[[ Material for this task, beginning ]]

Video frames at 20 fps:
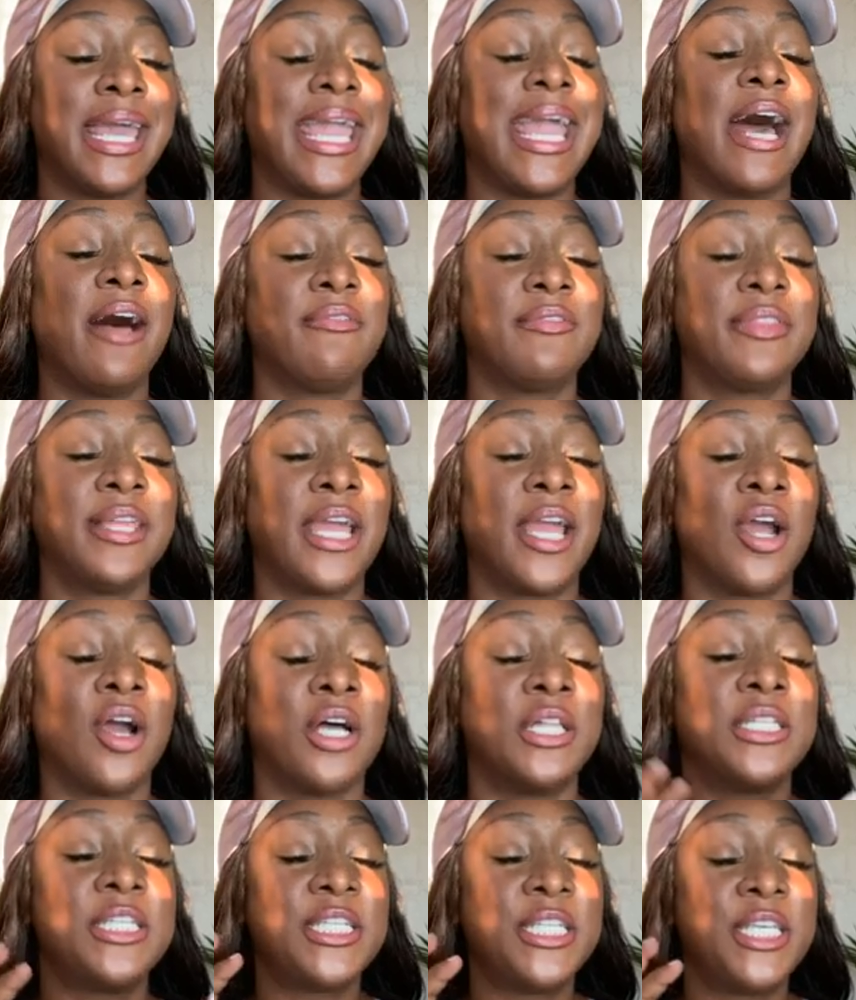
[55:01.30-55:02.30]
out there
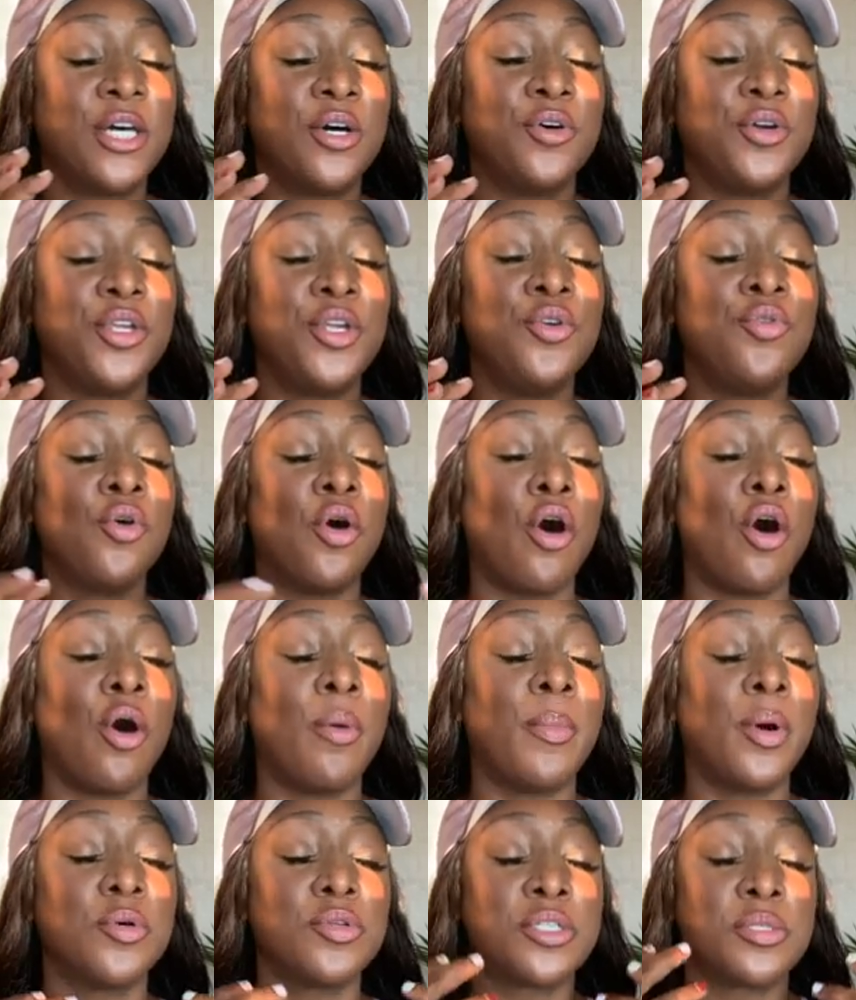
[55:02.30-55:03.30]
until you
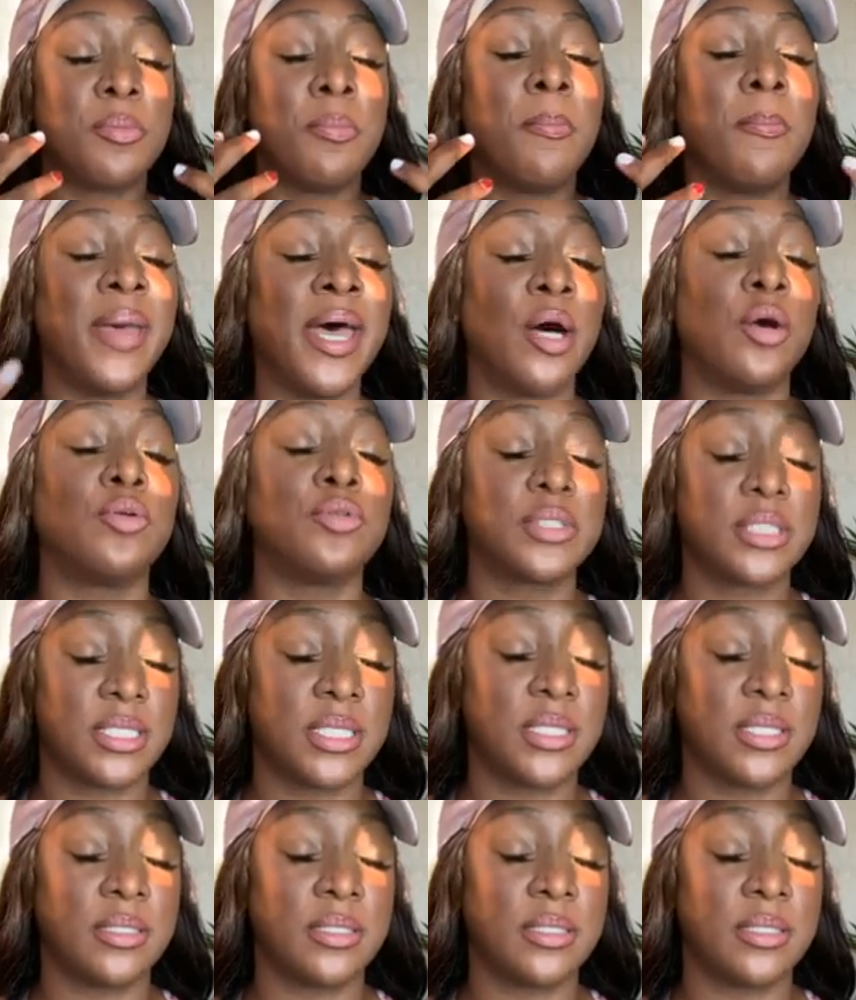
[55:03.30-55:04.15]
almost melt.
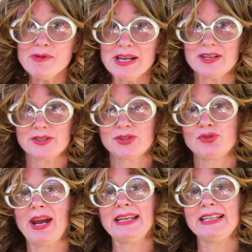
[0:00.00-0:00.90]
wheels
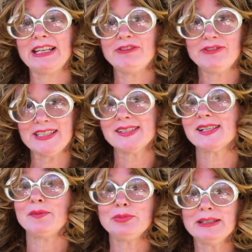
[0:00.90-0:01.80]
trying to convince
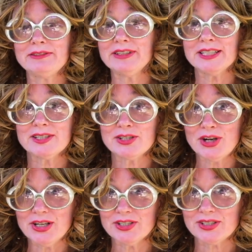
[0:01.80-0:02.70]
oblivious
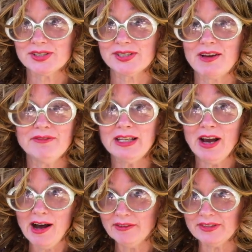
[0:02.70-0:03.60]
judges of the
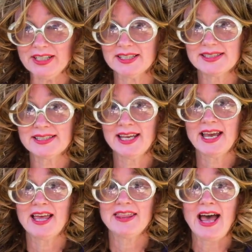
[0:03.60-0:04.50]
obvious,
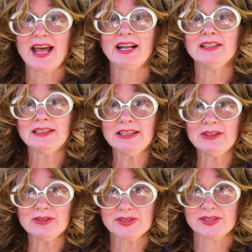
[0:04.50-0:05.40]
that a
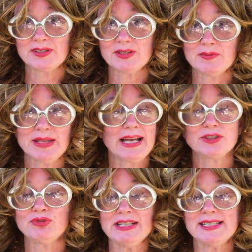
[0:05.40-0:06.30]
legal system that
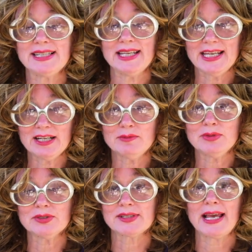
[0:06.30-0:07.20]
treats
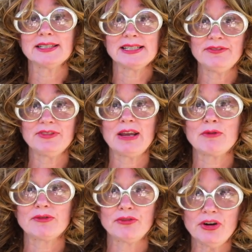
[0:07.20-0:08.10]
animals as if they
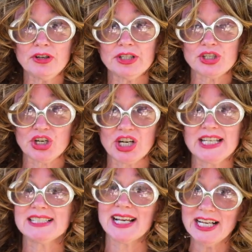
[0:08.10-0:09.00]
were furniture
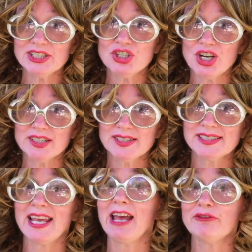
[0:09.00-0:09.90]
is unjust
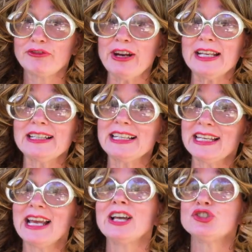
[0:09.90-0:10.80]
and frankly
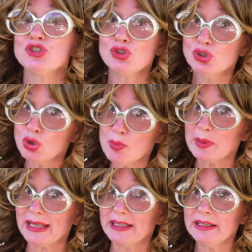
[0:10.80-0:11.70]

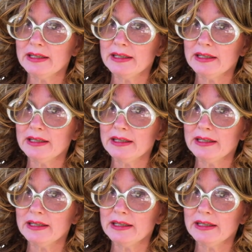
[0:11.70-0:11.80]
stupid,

[[ Material for this task, end ]]

### Exercise aim
What must be output is the exact run of lines from the one holding "[0:01.80-0:02.70]" through the end of the entries above, both ends included, minus the pictures.

### Result of the exercise
[0:01.80-0:02.70]
oblivious
[0:02.70-0:03.60]
judges of the
[0:03.60-0:04.50]
obvious,
[0:04.50-0:05.40]
that a
[0:05.40-0:06.30]
legal system that
[0:06.30-0:07.20]
treats
[0:07.20-0:08.10]
animals as if they
[0:08.10-0:09.00]
were furniture
[0:09.00-0:09.90]
is unjust
[0:09.90-0:10.80]
and frankly
[0:10.80-0:11.70]

[0:11.70-0:11.80]
stupid,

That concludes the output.